Last year, a cybersecurity manager at a bank near me brought in a user behavior analytics (UBA) solution based on a vendor’s pitch that UBA was the next generation of security analytics. The company had been using a security information and event management (SIEM) tool to monitor its systems and networks, but abandoned it in favor of UBA, which promised a simpler approach powered by artificial intelligence (AI).
One year later, that security manager was looking for a job. Sure, the UBA package did a good job of telling him what his users were doing on the network, but it didn’t do a very good job of telling him about threats that didn’t involve abnormal behavior. I can only speculate about what triggered his departure, but my guess is it wasn’t pretty.
UBA hit the peak of the Gartner hype cycle last year around the same time as AI. The timing isn’t surprising given that many UBA vendors tout their use of machine learning to detect anomalies in log data. UBA is a good application of SIEM, but it isn’t a replacement for it. In fact, UBA is more accurately described as a cybersecurity application that rides on top of SIEM — but you wouldn’t know that the way it’s sometimes marketed.
User Behavior Analytics Versus Security Information and Event Management
While SIEM and UBA do have some similar features, they perform very different functions. Most SIEM offerings are essentially log management tools that help security operators make sense of a deluge of information. They are a necessary foundation for targeted analysis.
UBA is a set of algorithms that analyze log activity to spot abnormal behavior, such as repeated login attempts from a single IP address or large file downloads. Buried in gigabytes of data, these patterns are easy for humans to miss. UBA can help security teams combat insider threats, brute-force attacks, account takeovers and data loss.
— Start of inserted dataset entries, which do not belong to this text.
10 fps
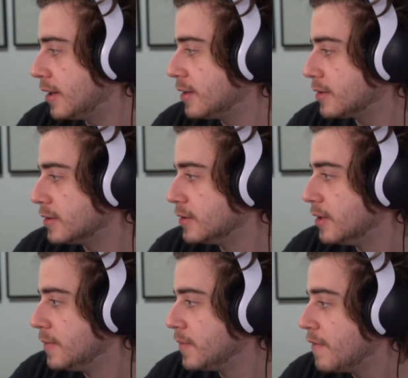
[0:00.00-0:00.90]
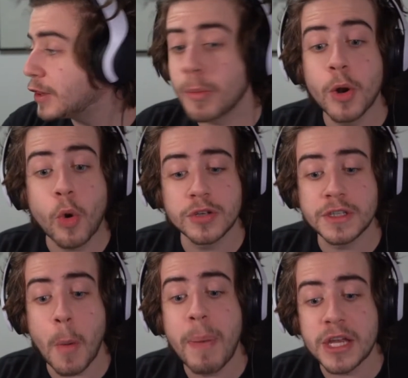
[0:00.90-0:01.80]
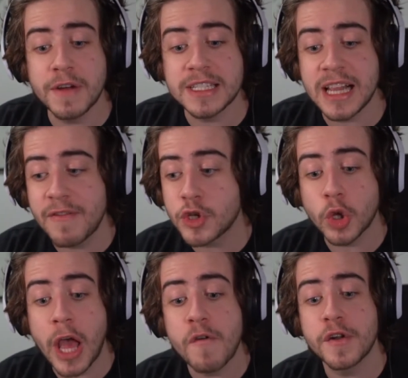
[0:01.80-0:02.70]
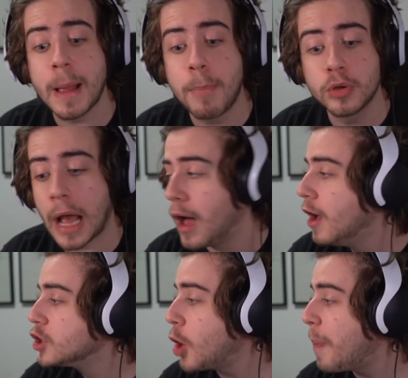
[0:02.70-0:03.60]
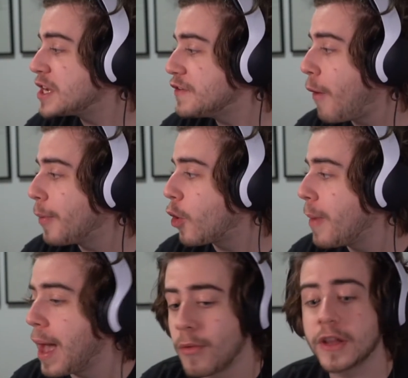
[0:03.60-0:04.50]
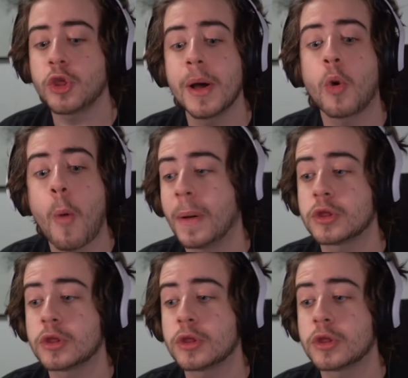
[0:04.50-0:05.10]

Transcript: gostoso. Vai né, tomar no né, cu, se você é um peixe vendo essa live, eu te odeio, filho da puta. Sou peixe fóbico mesmo, vai tomar no cu pra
UBA applications require data from an SIEM tool and may include basic log management features, but they aren’t a replacement for a general-purpose SIEM solution. In fact, if your SIEM system has anomaly detection capabilities or can identify whether user access activity matches typical behavior based on the user’s role, you may already have UBA.
Part of the confusion comes from the fact that, although SIEM has been around for a long time, there is no one set of standard features. Many systems are only capable of rule-based alerting or limited to canned rules. If you don’t have a rule for a new threat, you won’t be alerted to it.
Analytical applications such as UBA are intended to address certain types of cybersecurity threat detection and remediation. Choosing point applications without a unified log manager creates silos of data and taxes your security operations center (SOC), which is probably short-staffed to begin with. Many UBA solutions also require the use of software agents, which is something every IT organization would like to avoid.
Start With a Well-Rounded SIEM Solution
A robust, well-rounded SIEM solution should cross-correlate log data, threat intelligence feeds, geolocation coordinates, vulnerability scan data, and both internal and external user activity. When combined with rule-based alerts, an SIEM tool alone is sufficient for many organizations. Applications such as UBA can be added on top for more robust reporting.
Gartner’s latest “Market Guide for User and Entity Behavior Analytics” forecast significant disruption in the market. Noting that the technology is headed downward into Gartner’s “Trough of Disillusionment,” researchers explained that some pure-play UBA vendors “are now focusing their route to market strategy on embedding their core technology in other vendors’ more traditional security solutions.”
In my view, that’s where it belongs. User behavior analytics is a great technology for identifying insider threats, but that’s a use case, not a security platform. A robust SIEM tool gives you a great foundation for protection and options to grow as your needs demand.